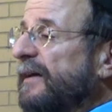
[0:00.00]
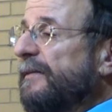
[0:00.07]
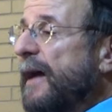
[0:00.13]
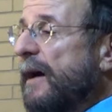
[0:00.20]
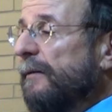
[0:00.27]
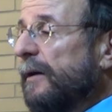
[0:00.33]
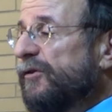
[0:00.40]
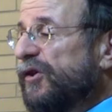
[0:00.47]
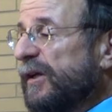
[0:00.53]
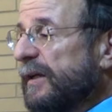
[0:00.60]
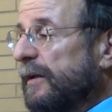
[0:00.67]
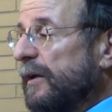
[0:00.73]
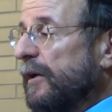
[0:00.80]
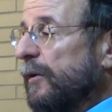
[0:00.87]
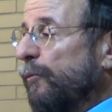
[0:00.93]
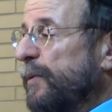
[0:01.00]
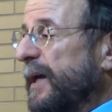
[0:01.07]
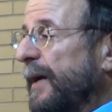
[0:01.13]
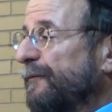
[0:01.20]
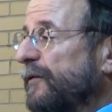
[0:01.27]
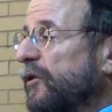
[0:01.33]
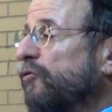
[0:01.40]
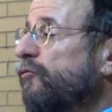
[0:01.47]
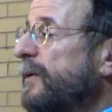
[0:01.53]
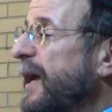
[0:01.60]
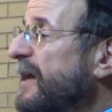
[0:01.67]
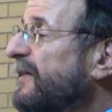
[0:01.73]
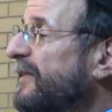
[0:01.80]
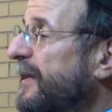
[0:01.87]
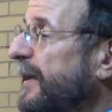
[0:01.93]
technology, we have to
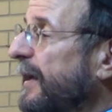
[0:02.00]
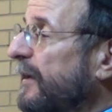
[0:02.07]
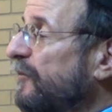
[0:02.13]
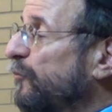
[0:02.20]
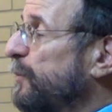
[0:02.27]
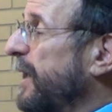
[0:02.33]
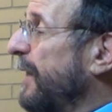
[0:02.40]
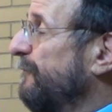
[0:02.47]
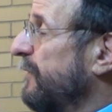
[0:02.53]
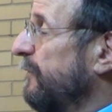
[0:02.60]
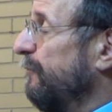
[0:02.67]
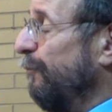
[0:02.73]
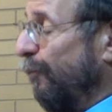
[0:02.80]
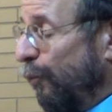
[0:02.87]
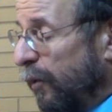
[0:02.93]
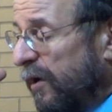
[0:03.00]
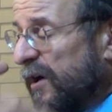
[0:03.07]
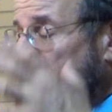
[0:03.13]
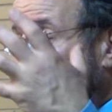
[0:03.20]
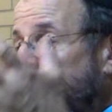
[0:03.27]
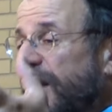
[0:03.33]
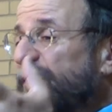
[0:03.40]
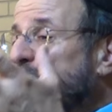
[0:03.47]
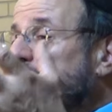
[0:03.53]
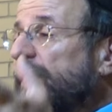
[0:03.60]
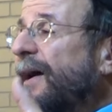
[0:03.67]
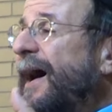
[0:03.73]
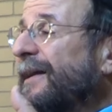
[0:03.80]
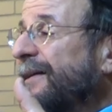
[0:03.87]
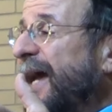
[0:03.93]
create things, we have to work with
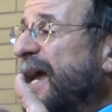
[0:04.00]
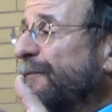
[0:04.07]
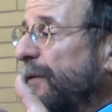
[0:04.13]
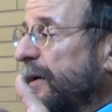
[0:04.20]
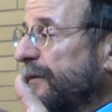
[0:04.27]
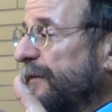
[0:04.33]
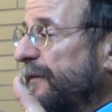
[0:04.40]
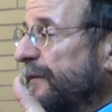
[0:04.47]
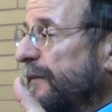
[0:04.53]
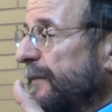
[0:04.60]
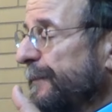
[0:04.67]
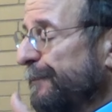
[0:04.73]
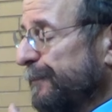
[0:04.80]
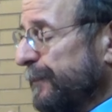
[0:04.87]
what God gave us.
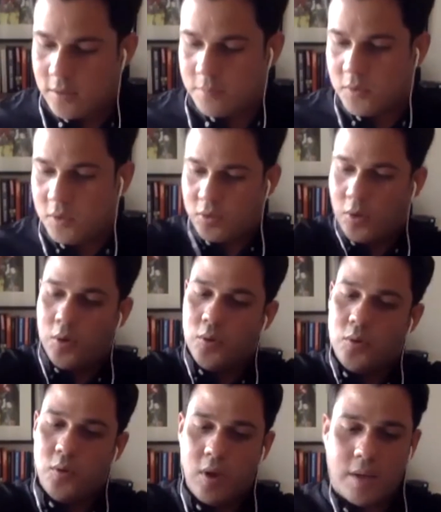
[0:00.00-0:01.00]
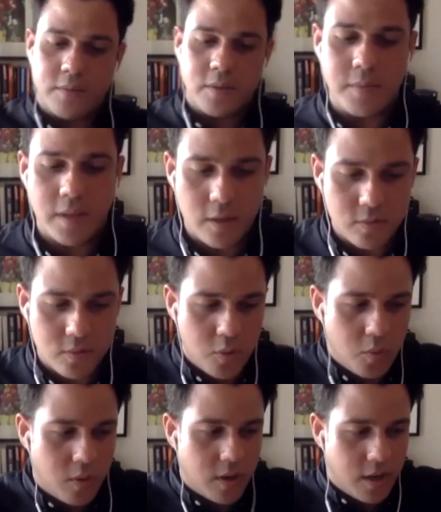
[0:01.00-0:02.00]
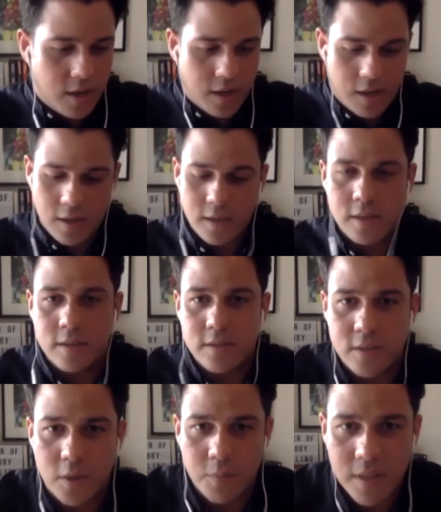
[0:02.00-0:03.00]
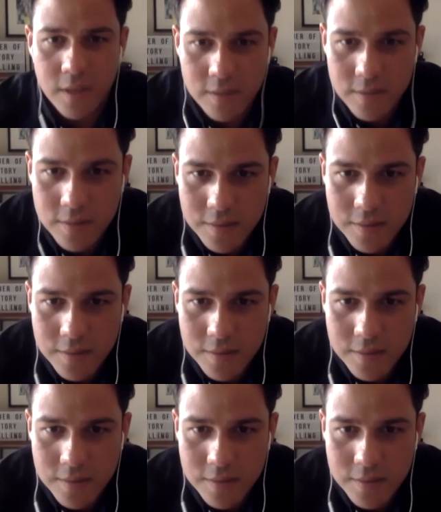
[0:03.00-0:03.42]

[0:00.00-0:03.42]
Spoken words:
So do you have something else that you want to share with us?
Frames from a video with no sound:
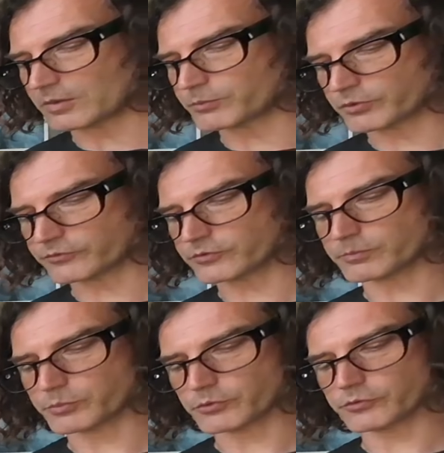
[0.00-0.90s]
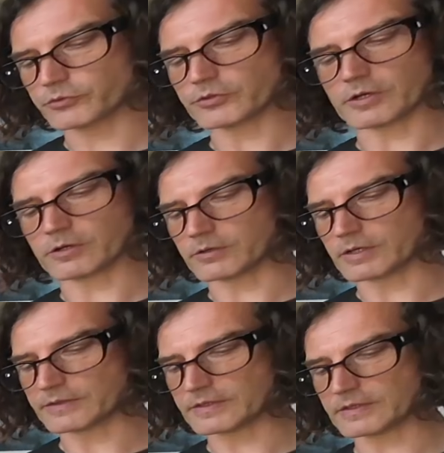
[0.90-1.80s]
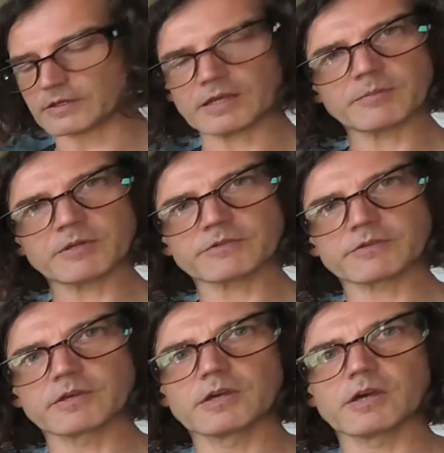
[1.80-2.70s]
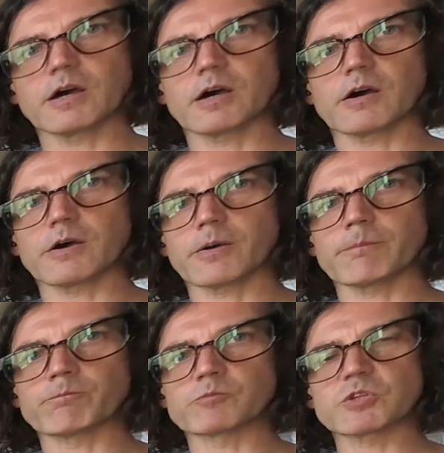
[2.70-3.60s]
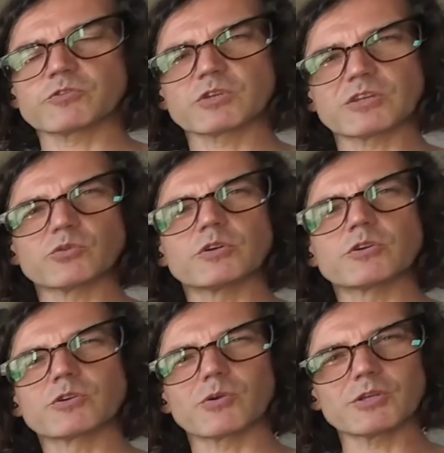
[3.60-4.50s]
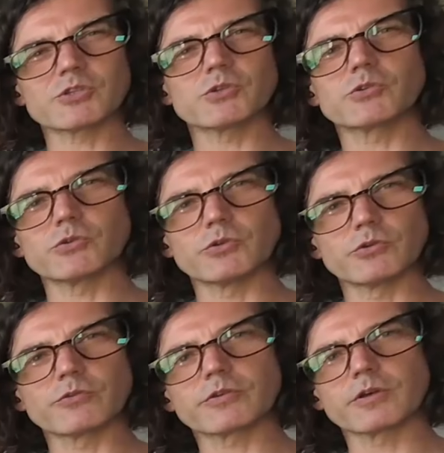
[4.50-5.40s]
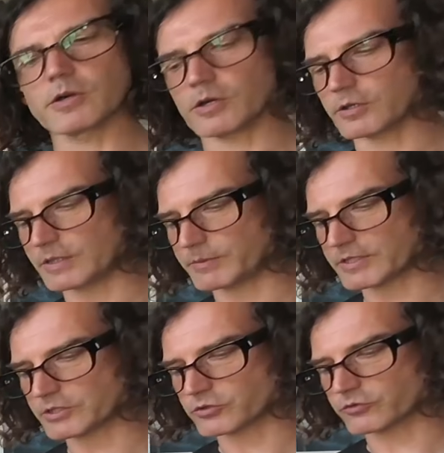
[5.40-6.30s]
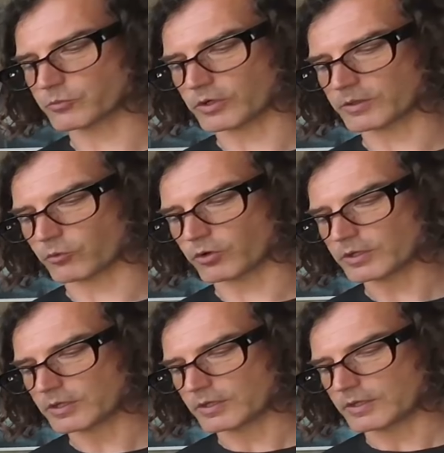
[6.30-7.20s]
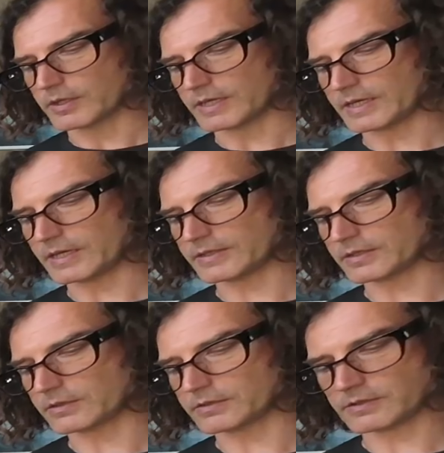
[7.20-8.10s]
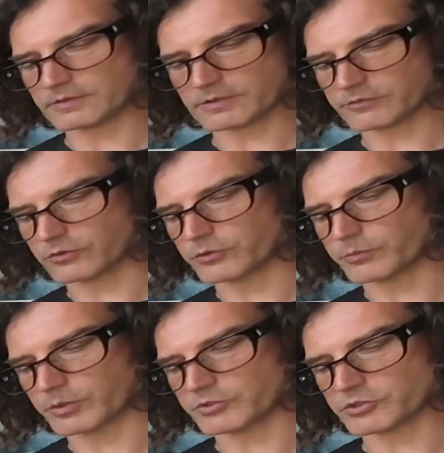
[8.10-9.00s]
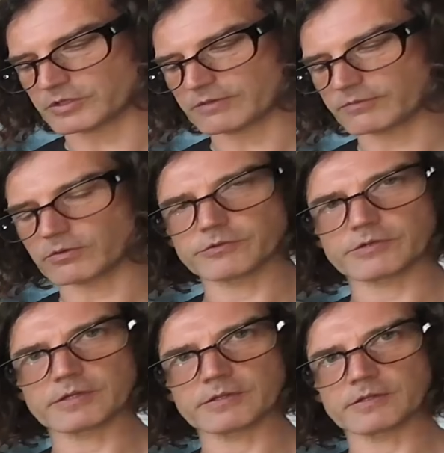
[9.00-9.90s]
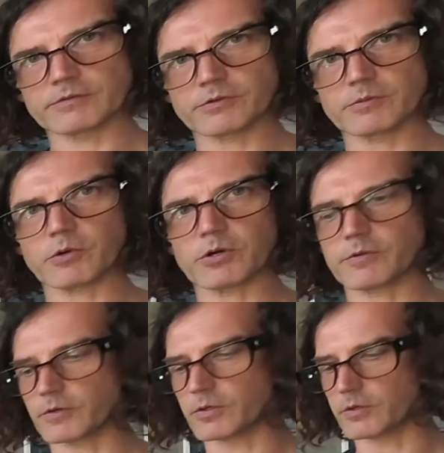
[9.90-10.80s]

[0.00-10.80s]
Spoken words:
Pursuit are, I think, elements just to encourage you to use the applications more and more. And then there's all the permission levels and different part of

******************************

• Task directions: Could you restate all of the data above word for word and skip every picture?

• Answer space:
[0:00.00]
[0:00.07]
[0:00.13]
[0:00.20]
[0:00.27]
[0:00.33]
[0:00.40]
[0:00.47]
[0:00.53]
[0:00.60]
[0:00.67]
[0:00.73]
[0:00.80]
[0:00.87]
[0:00.93]
[0:01.00]
[0:01.07]
[0:01.13]
[0:01.20]
[0:01.27]
[0:01.33]
[0:01.40]
[0:01.47]
[0:01.53]
[0:01.60]
[0:01.67]
[0:01.73]
[0:01.80]
[0:01.87]
[0:01.93]
technology, we have to
[0:02.00]
[0:02.07]
[0:02.13]
[0:02.20]
[0:02.27]
[0:02.33]
[0:02.40]
[0:02.47]
[0:02.53]
[0:02.60]
[0:02.67]
[0:02.73]
[0:02.80]
[0:02.87]
[0:02.93]
[0:03.00]
[0:03.07]
[0:03.13]
[0:03.20]
[0:03.27]
[0:03.33]
[0:03.40]
[0:03.47]
[0:03.53]
[0:03.60]
[0:03.67]
[0:03.73]
[0:03.80]
[0:03.87]
[0:03.93]
create things, we have to work with
[0:04.00]
[0:04.07]
[0:04.13]
[0:04.20]
[0:04.27]
[0:04.33]
[0:04.40]
[0:04.47]
[0:04.53]
[0:04.60]
[0:04.67]
[0:04.73]
[0:04.80]
[0:04.87]
what God gave us.
[0:00.00-0:01.00]
[0:01.00-0:02.00]
[0:02.00-0:03.00]
[0:03.00-0:03.42]

[0:00.00-0:03.42]
Spoken words:
So do you have something else that you want to share with us?
Frames from a video with no sound:
[0.00-0.90s]
[0.90-1.80s]
[1.80-2.70s]
[2.70-3.60s]
[3.60-4.50s]
[4.50-5.40s]
[5.40-6.30s]
[6.30-7.20s]
[7.20-8.10s]
[8.10-9.00s]
[9.00-9.90s]
[9.90-10.80s]

[0.00-10.80s]
Spoken words:
Pursuit are, I think, elements just to encourage you to use the applications more and more. And then there's all the permission levels and different part of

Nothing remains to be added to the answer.